Angie nodded tiredly and slipped her arms around my neck. “You look nice in your new clothes, Daddy,” she said.
“Thanks, honey.”
“Promise me you’ll have them check that bump on the side of your head?”
I smiled. “I think it’s fine. It might even have knocked some sense into me.”
She was puzzled by that, but let it go. “You were something,” she said. “You were really something.” And then her mouth dropped open, as though she’d suddenly remembered something.
“What?” I said.
“Shit,” she said. “I’ve got an essay due in the morning.”
I smiled. “I think being kidnapped and narrowly escaping death is an even better excuse than having your dog eat your homework. I’m sure the paramedics will write you a note. Which course is it?”
“My psych course. I had all the research done. All I had to do was write it up, which I was gonna do last night.”
“Don’t worry about it,” I said. “Your professor will understand. What was it about, anyway?”
She smiled. “Man and masochism,” she said. “Trying to figure out why some guys get turned on by pain.”
My eyebrows went up. “This is what they’re teaching you in school?”
“College, Dad.”
Tumblers started falling into place. “So, what kind of research did you have to do for a paper like that?”
“I read all kinds of stuff, and I even talked to Trixie.”
“Oh yeah,” I said, like I was trying to remember. “Our old neighbor.”
“She’s hardly old. She’s pretty dynamite looking, actually.”
“You know what I meant.”
“Yeah. Like, it’s no secret anymore what she does for a living, so I gave her a call, she gave me all kinds of great quotes. I made her promise not to tell you, ’cause I knew you and Mom would freak if you knew I was going out to see her.”
“No,” I said defensively, “we’d have understood.”
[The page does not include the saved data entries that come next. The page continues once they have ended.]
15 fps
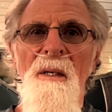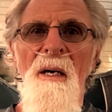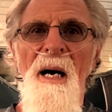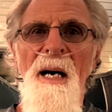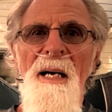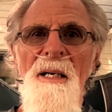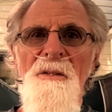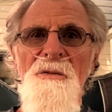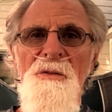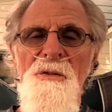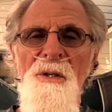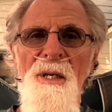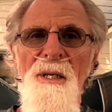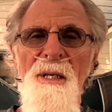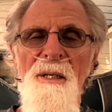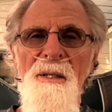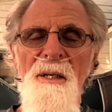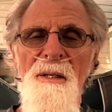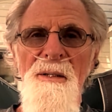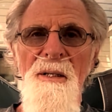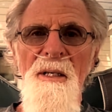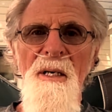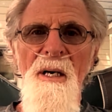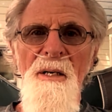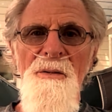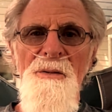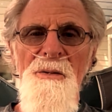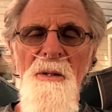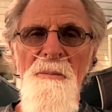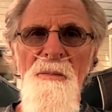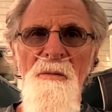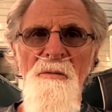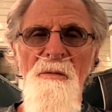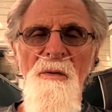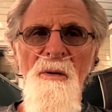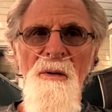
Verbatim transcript: I had studied the concept of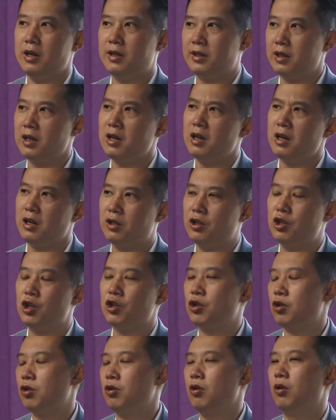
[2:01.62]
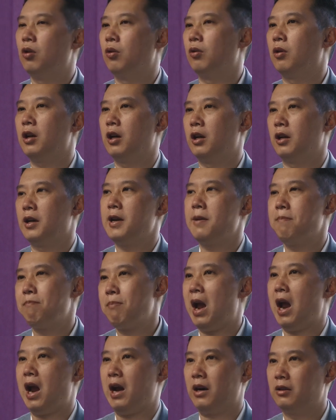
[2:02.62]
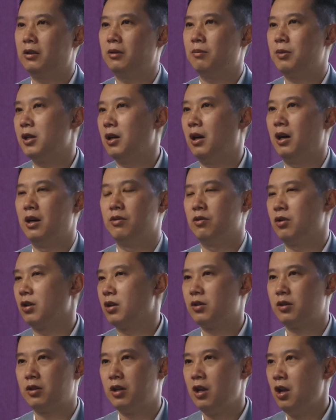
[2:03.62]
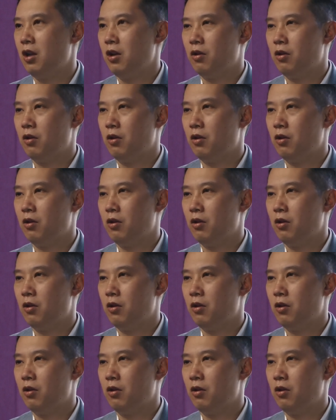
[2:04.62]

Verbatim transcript: It's additional uh, impact beyond just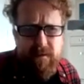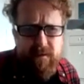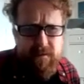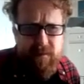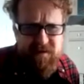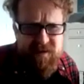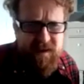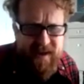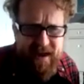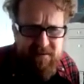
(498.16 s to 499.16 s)
When you say
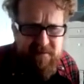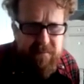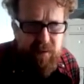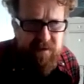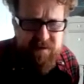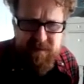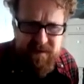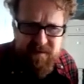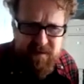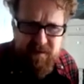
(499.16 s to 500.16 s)
a calorie book, do you
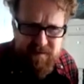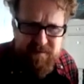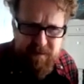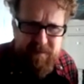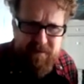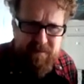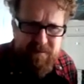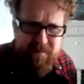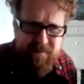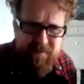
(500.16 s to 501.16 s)
mean something
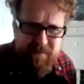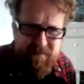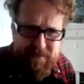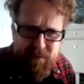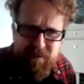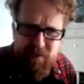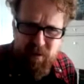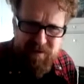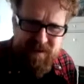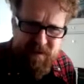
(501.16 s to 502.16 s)
for people who are
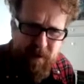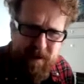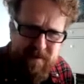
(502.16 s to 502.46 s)
watching their weight?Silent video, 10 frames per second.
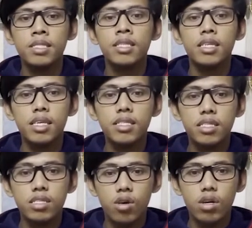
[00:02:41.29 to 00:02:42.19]
This
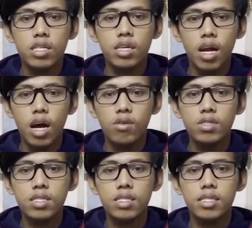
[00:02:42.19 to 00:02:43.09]
is on the
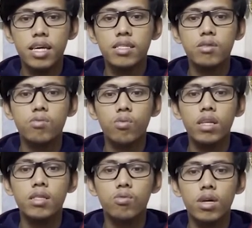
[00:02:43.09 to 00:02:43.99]
grounds that
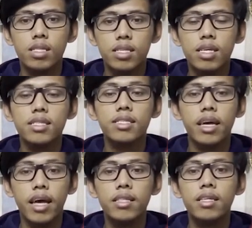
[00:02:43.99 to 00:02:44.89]
when water is
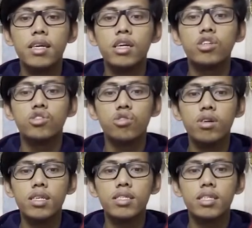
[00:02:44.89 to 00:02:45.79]
scanned,
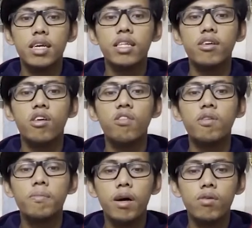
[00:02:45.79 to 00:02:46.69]
tourists can
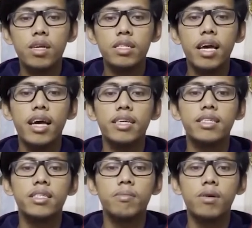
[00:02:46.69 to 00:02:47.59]
overpower the
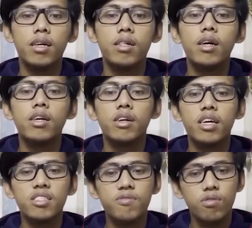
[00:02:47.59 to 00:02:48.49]
accessible
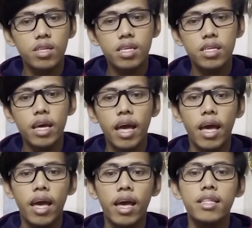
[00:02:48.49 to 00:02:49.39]
gracefully
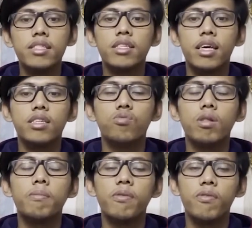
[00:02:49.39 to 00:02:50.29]
and things will
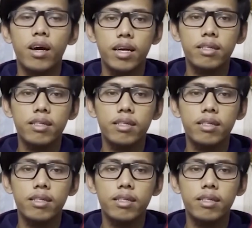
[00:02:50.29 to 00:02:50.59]
be wild.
“She’s actually a very nice person,” Angie said.
“Yeah, for sure. She is.”
“It’s not the sort of thing I’d like to do for a living, though, you know?”
I nodded. “Well, I don’t like to judge.”
Angie smiled. “I hope you’re not pissed.”
It was my turn to smile. “I’ll get over it. Listen, you really should get checked out.”
She turned and there was Trevor, trying hard to look nonchalant in his long black coat, but you could see it in his eyes, that he was rattled, that he’d been through a night like no other. Morpheus seemed a bit drained, too, standing at Trevor’s side, leaning into him, his long tongue hanging in front of him.